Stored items
----------
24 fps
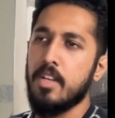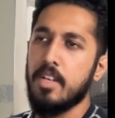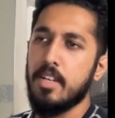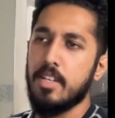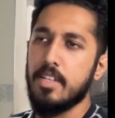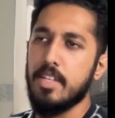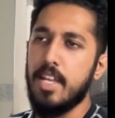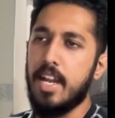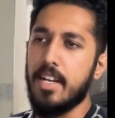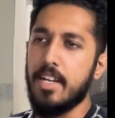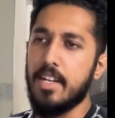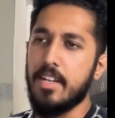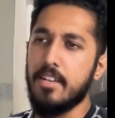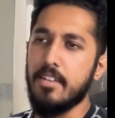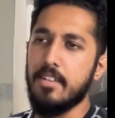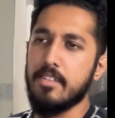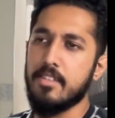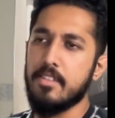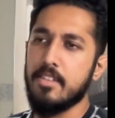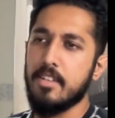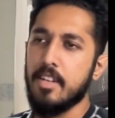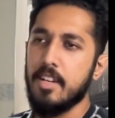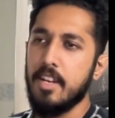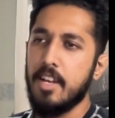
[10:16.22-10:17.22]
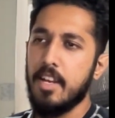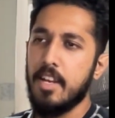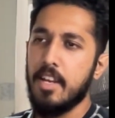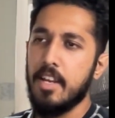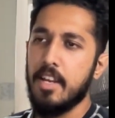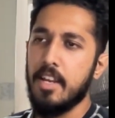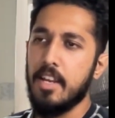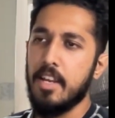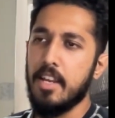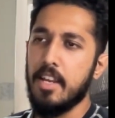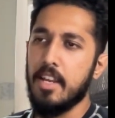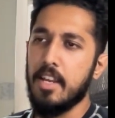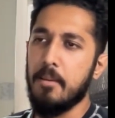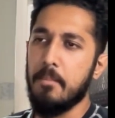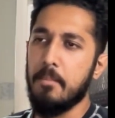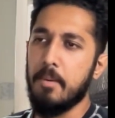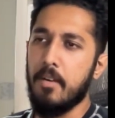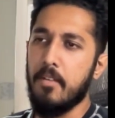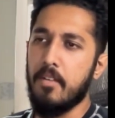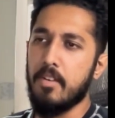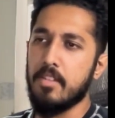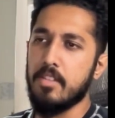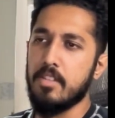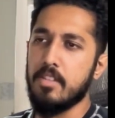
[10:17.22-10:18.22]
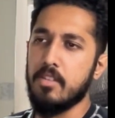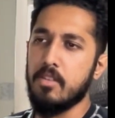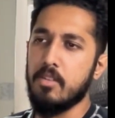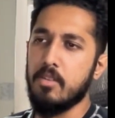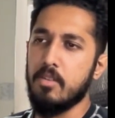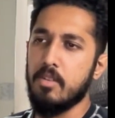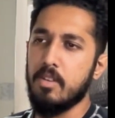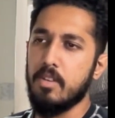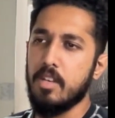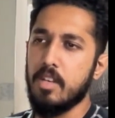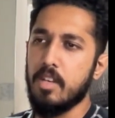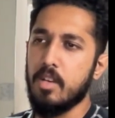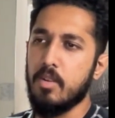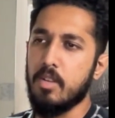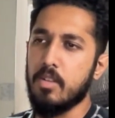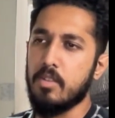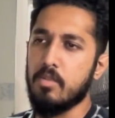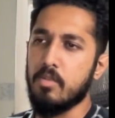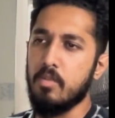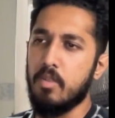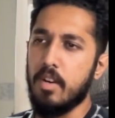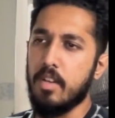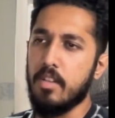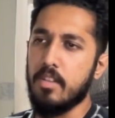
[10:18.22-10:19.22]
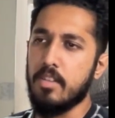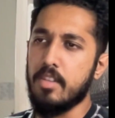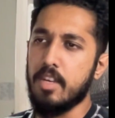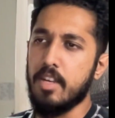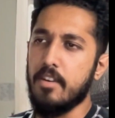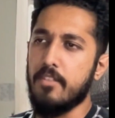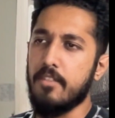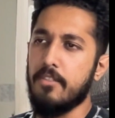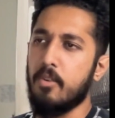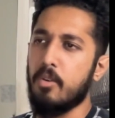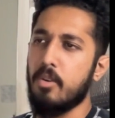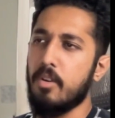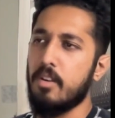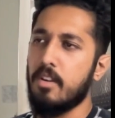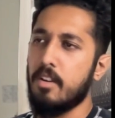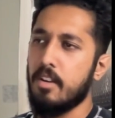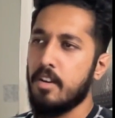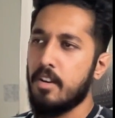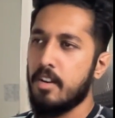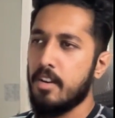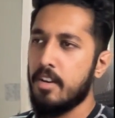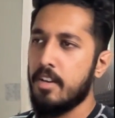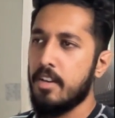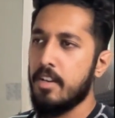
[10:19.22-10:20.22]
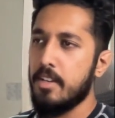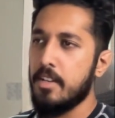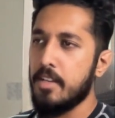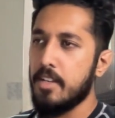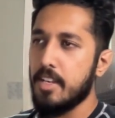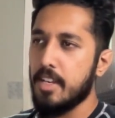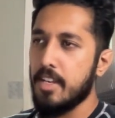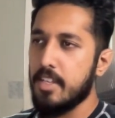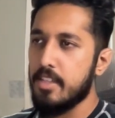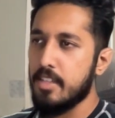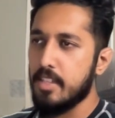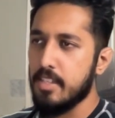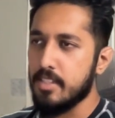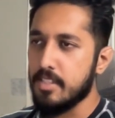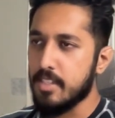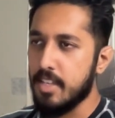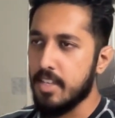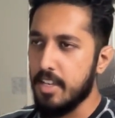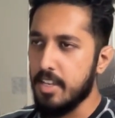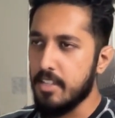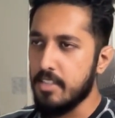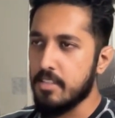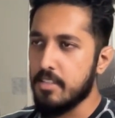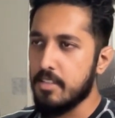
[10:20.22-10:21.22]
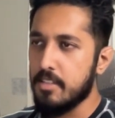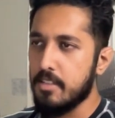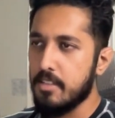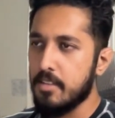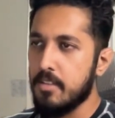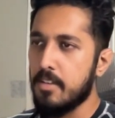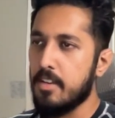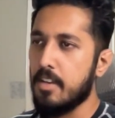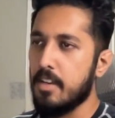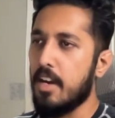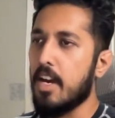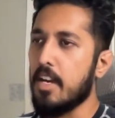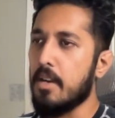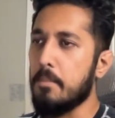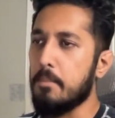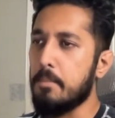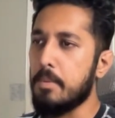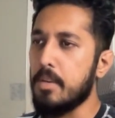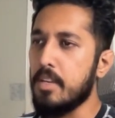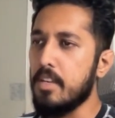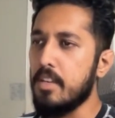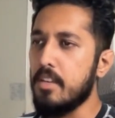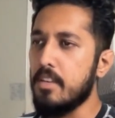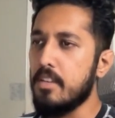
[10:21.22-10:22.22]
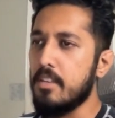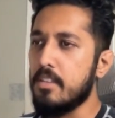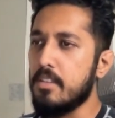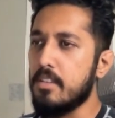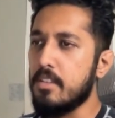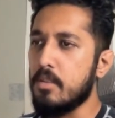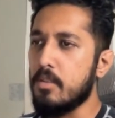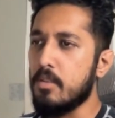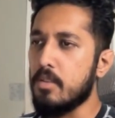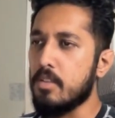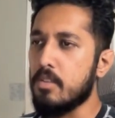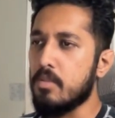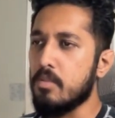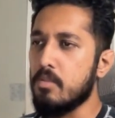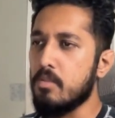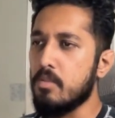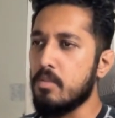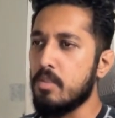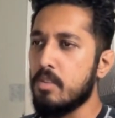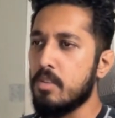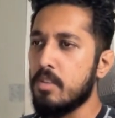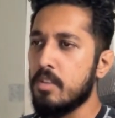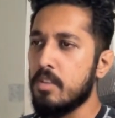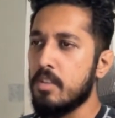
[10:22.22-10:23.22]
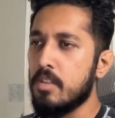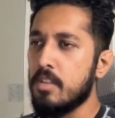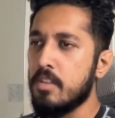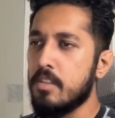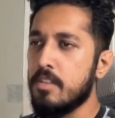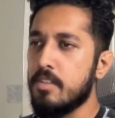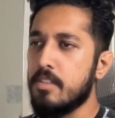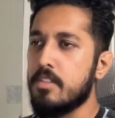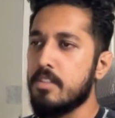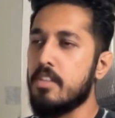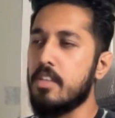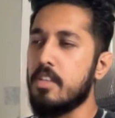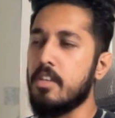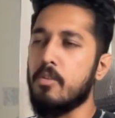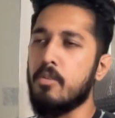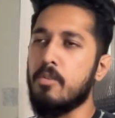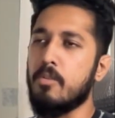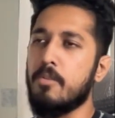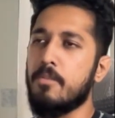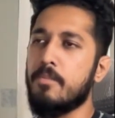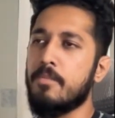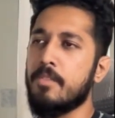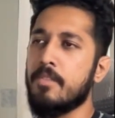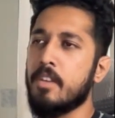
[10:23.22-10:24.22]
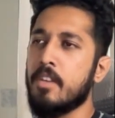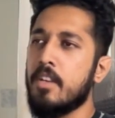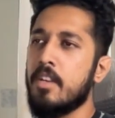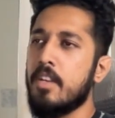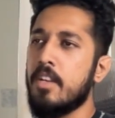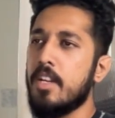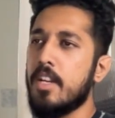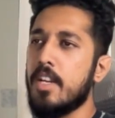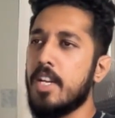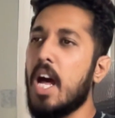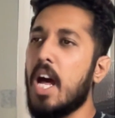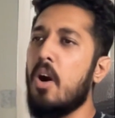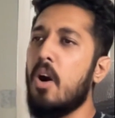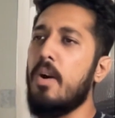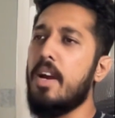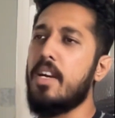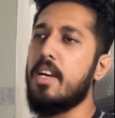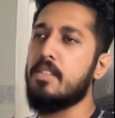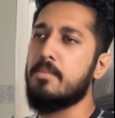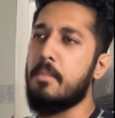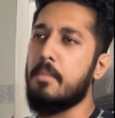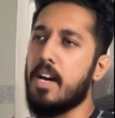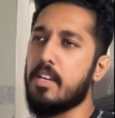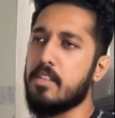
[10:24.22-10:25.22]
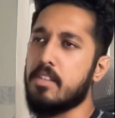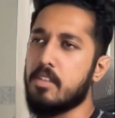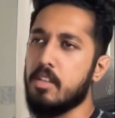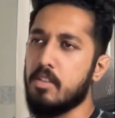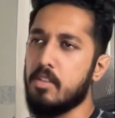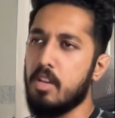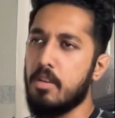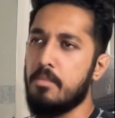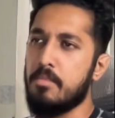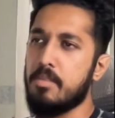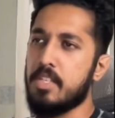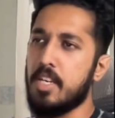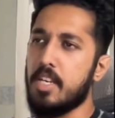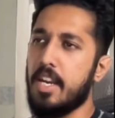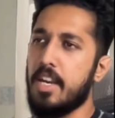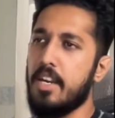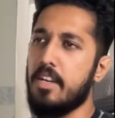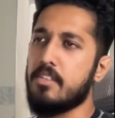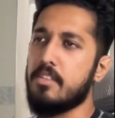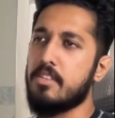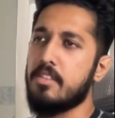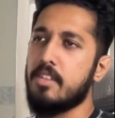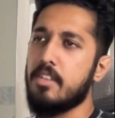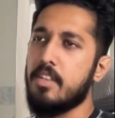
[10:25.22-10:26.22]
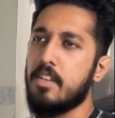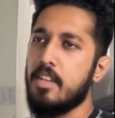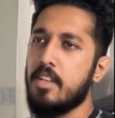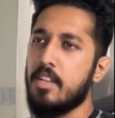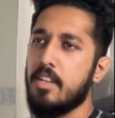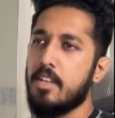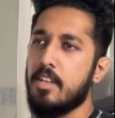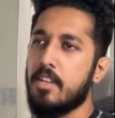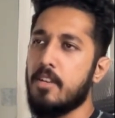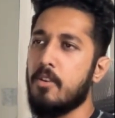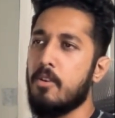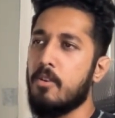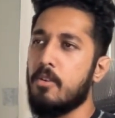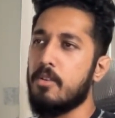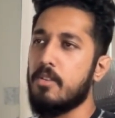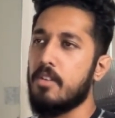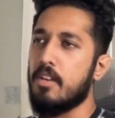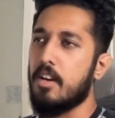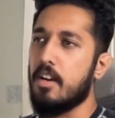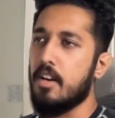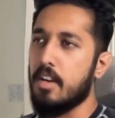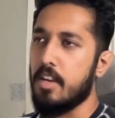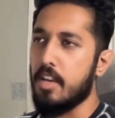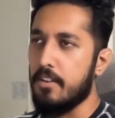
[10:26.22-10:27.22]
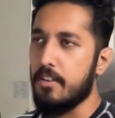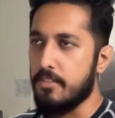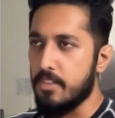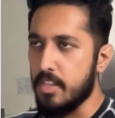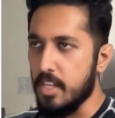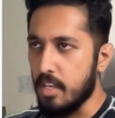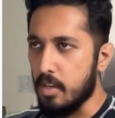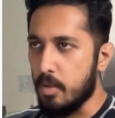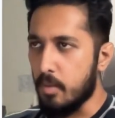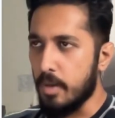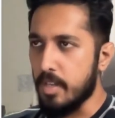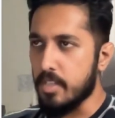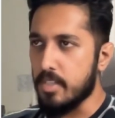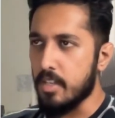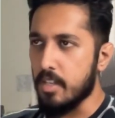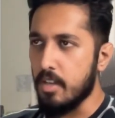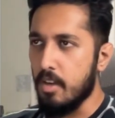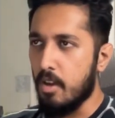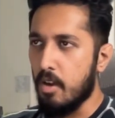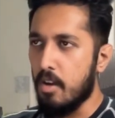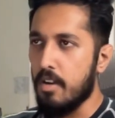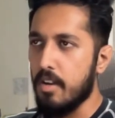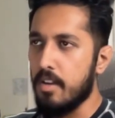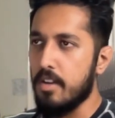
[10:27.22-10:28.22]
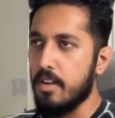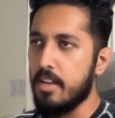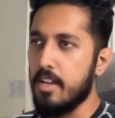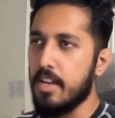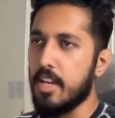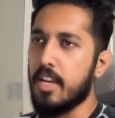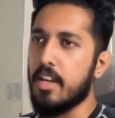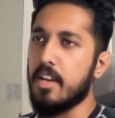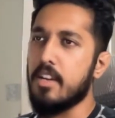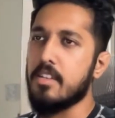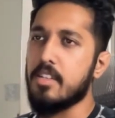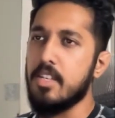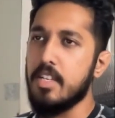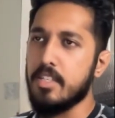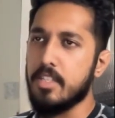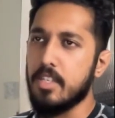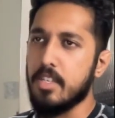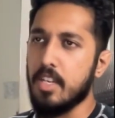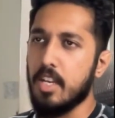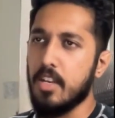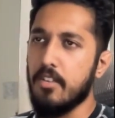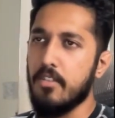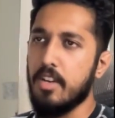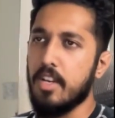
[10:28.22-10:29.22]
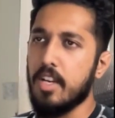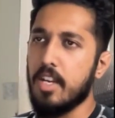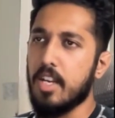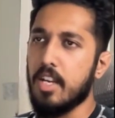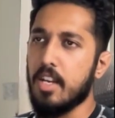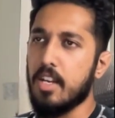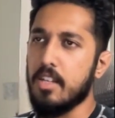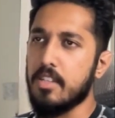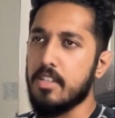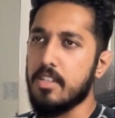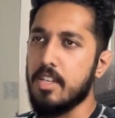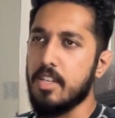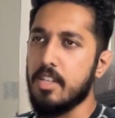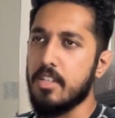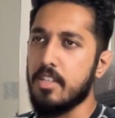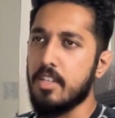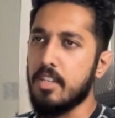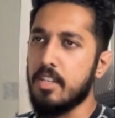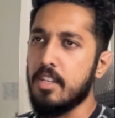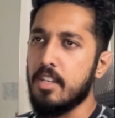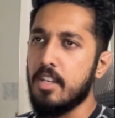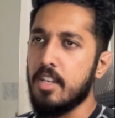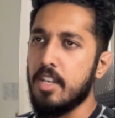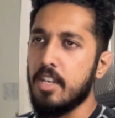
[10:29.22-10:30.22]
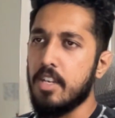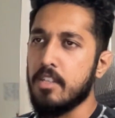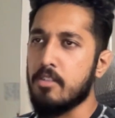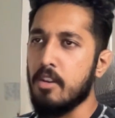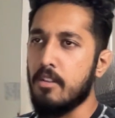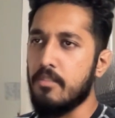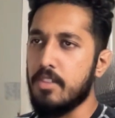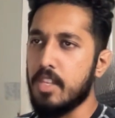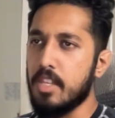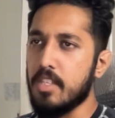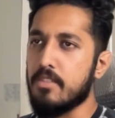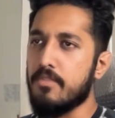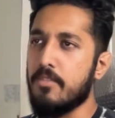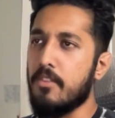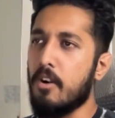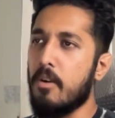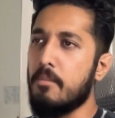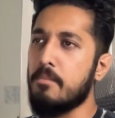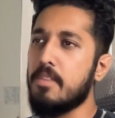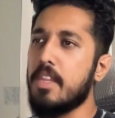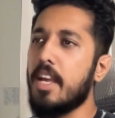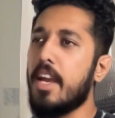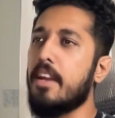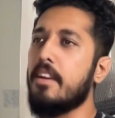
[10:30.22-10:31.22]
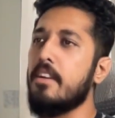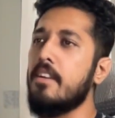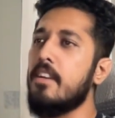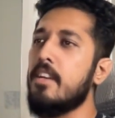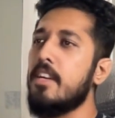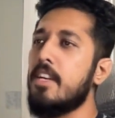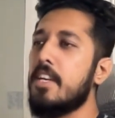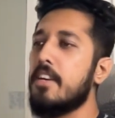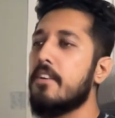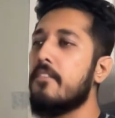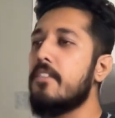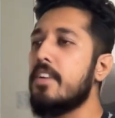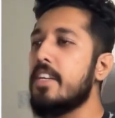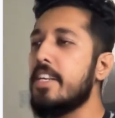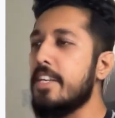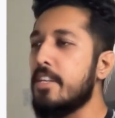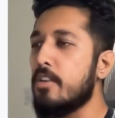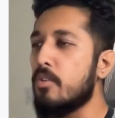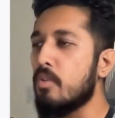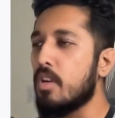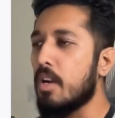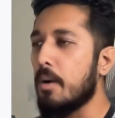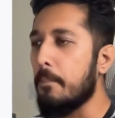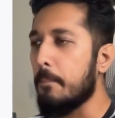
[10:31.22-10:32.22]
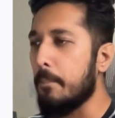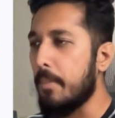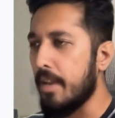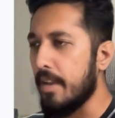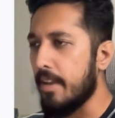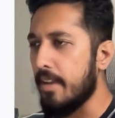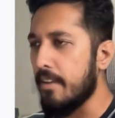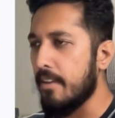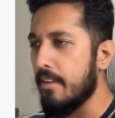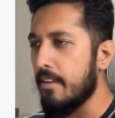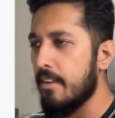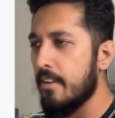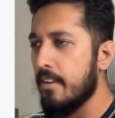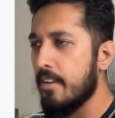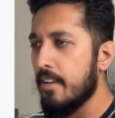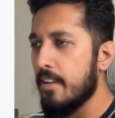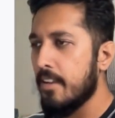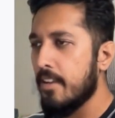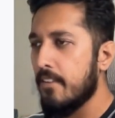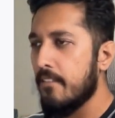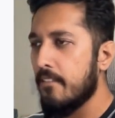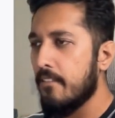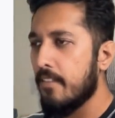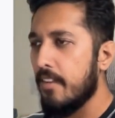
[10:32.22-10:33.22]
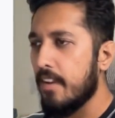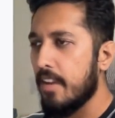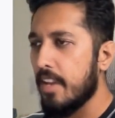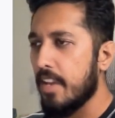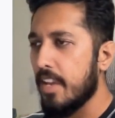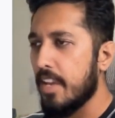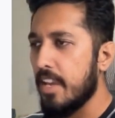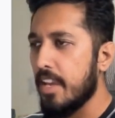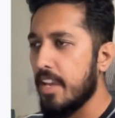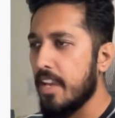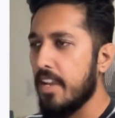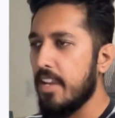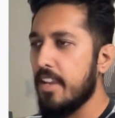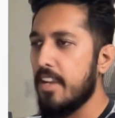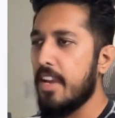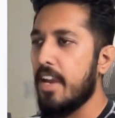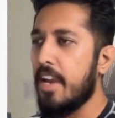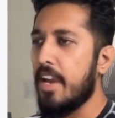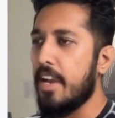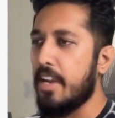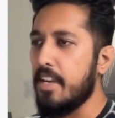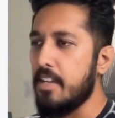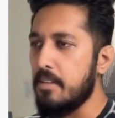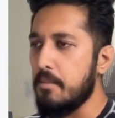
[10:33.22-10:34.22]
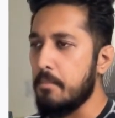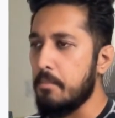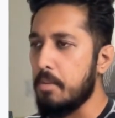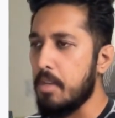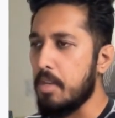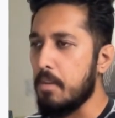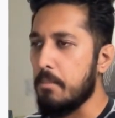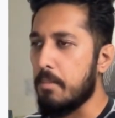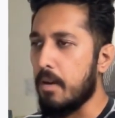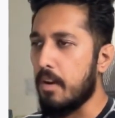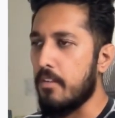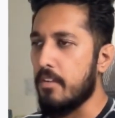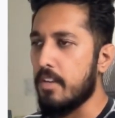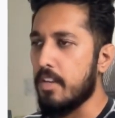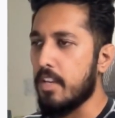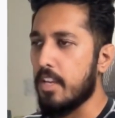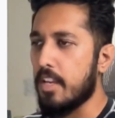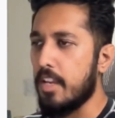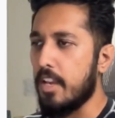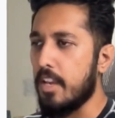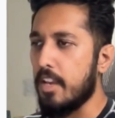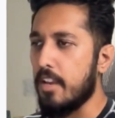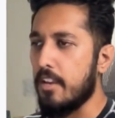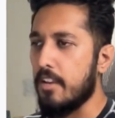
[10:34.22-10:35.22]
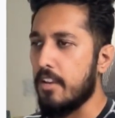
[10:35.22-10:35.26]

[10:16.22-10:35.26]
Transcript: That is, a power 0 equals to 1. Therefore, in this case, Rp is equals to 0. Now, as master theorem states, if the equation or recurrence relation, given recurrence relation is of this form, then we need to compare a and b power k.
----------
In the records above, find the line with "[10:16.22-10:17.22]" and copy from it through the last line exactly, without the pictures.

◆ ANSWER SPACE ◆
[10:16.22-10:17.22]
[10:17.22-10:18.22]
[10:18.22-10:19.22]
[10:19.22-10:20.22]
[10:20.22-10:21.22]
[10:21.22-10:22.22]
[10:22.22-10:23.22]
[10:23.22-10:24.22]
[10:24.22-10:25.22]
[10:25.22-10:26.22]
[10:26.22-10:27.22]
[10:27.22-10:28.22]
[10:28.22-10:29.22]
[10:29.22-10:30.22]
[10:30.22-10:31.22]
[10:31.22-10:32.22]
[10:32.22-10:33.22]
[10:33.22-10:34.22]
[10:34.22-10:35.22]
[10:35.22-10:35.26]

[10:16.22-10:35.26]
Transcript: That is, a power 0 equals to 1. Therefore, in this case, Rp is equals to 0. Now, as master theorem states, if the equation or recurrence relation, given recurrence relation is of this form, then we need to compare a and b power k.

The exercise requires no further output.